• _TASK DESCRIPTION_: Please repeat every entry that follows, keeping each one exactly the same.
[MATERIAL PROVIDED Boundary: Start]
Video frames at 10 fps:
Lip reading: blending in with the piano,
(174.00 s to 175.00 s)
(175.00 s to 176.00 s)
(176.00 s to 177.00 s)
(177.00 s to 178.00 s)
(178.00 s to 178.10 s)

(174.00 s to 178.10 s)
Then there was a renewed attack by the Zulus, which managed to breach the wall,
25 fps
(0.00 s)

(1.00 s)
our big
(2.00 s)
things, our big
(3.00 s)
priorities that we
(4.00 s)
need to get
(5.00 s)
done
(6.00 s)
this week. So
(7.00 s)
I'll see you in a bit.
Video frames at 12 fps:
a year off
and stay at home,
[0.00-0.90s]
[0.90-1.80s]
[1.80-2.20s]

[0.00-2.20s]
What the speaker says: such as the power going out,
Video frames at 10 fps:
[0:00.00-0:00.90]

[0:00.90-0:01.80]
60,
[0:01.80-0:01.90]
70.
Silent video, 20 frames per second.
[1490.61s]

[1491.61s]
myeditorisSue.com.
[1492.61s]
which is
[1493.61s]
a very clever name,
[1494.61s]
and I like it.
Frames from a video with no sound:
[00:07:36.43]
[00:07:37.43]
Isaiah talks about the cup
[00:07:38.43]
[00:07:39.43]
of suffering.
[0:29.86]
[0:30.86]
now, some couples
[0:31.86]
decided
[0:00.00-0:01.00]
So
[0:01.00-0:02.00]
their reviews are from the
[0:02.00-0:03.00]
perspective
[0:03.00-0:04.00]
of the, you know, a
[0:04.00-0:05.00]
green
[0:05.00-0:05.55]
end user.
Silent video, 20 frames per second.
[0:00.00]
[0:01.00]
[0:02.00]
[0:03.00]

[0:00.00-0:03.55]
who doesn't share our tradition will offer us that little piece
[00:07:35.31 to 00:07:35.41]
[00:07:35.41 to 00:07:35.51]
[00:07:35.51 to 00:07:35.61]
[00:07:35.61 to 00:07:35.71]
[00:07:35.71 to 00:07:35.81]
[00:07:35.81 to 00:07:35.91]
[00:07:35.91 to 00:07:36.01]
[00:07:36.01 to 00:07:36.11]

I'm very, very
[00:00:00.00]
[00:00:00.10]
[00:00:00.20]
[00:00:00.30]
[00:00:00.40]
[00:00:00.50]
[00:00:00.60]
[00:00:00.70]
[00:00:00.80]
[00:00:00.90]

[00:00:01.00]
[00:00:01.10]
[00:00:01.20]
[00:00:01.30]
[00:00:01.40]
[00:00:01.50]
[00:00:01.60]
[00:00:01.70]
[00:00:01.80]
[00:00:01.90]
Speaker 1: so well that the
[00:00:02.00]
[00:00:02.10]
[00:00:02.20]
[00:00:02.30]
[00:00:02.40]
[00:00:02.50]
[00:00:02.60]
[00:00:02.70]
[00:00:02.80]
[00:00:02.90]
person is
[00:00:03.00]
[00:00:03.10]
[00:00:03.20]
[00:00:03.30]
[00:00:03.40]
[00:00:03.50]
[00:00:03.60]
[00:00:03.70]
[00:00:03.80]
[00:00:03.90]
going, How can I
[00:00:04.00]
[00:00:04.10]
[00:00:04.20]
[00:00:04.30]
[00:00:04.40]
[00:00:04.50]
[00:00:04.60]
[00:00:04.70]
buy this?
[MATERIAL PROVIDED Boundary: End]
• _REPLY TO THE EXERCISE_:
Video frames at 10 fps:
Lip reading: blending in with the piano,
(174.00 s to 175.00 s)
(175.00 s to 176.00 s)
(176.00 s to 177.00 s)
(177.00 s to 178.00 s)
(178.00 s to 178.10 s)

(174.00 s to 178.10 s)
Then there was a renewed attack by the Zulus, which managed to breach the wall,
25 fps
(0.00 s)

(1.00 s)
our big
(2.00 s)
things, our big
(3.00 s)
priorities that we
(4.00 s)
need to get
(5.00 s)
done
(6.00 s)
this week. So
(7.00 s)
I'll see you in a bit.
Video frames at 12 fps:
a year off
and stay at home,
[0.00-0.90s]
[0.90-1.80s]
[1.80-2.20s]

[0.00-2.20s]
What the speaker says: such as the power going out,
Video frames at 10 fps:
[0:00.00-0:00.90]

[0:00.90-0:01.80]
60,
[0:01.80-0:01.90]
70.
Silent video, 20 frames per second.
[1490.61s]

[1491.61s]
myeditorisSue.com.
[1492.61s]
which is
[1493.61s]
a very clever name,
[1494.61s]
and I like it.
Frames from a video with no sound:
[00:07:36.43]
[00:07:37.43]
Isaiah talks about the cup
[00:07:38.43]
[00:07:39.43]
of suffering.
[0:29.86]
[0:30.86]
now, some couples
[0:31.86]
decided
[0:00.00-0:01.00]
So
[0:01.00-0:02.00]
their reviews are from the
[0:02.00-0:03.00]
perspective
[0:03.00-0:04.00]
of the, you know, a
[0:04.00-0:05.00]
green
[0:05.00-0:05.55]
end user.
Silent video, 20 frames per second.
[0:00.00]
[0:01.00]
[0:02.00]
[0:03.00]

[0:00.00-0:03.55]
who doesn't share our tradition will offer us that little piece
[00:07:35.31 to 00:07:35.41]
[00:07:35.41 to 00:07:35.51]
[00:07:35.51 to 00:07:35.61]
[00:07:35.61 to 00:07:35.71]
[00:07:35.71 to 00:07:35.81]
[00:07:35.81 to 00:07:35.91]
[00:07:35.91 to 00:07:36.01]
[00:07:36.01 to 00:07:36.11]

I'm very, very
[00:00:00.00]
[00:00:00.10]
[00:00:00.20]
[00:00:00.30]
[00:00:00.40]
[00:00:00.50]
[00:00:00.60]
[00:00:00.70]
[00:00:00.80]
[00:00:00.90]

[00:00:01.00]
[00:00:01.10]
[00:00:01.20]
[00:00:01.30]
[00:00:01.40]
[00:00:01.50]
[00:00:01.60]
[00:00:01.70]
[00:00:01.80]
[00:00:01.90]
Speaker 1: so well that the
[00:00:02.00]
[00:00:02.10]
[00:00:02.20]
[00:00:02.30]
[00:00:02.40]
[00:00:02.50]
[00:00:02.60]
[00:00:02.70]
[00:00:02.80]
[00:00:02.90]
person is
[00:00:03.00]
[00:00:03.10]
[00:00:03.20]
[00:00:03.30]
[00:00:03.40]
[00:00:03.50]
[00:00:03.60]
[00:00:03.70]
[00:00:03.80]
[00:00:03.90]
going, How can I
[00:00:04.00]
[00:00:04.10]
[00:00:04.20]
[00:00:04.30]
[00:00:04.40]
[00:00:04.50]
[00:00:04.60]
[00:00:04.70]
buy this?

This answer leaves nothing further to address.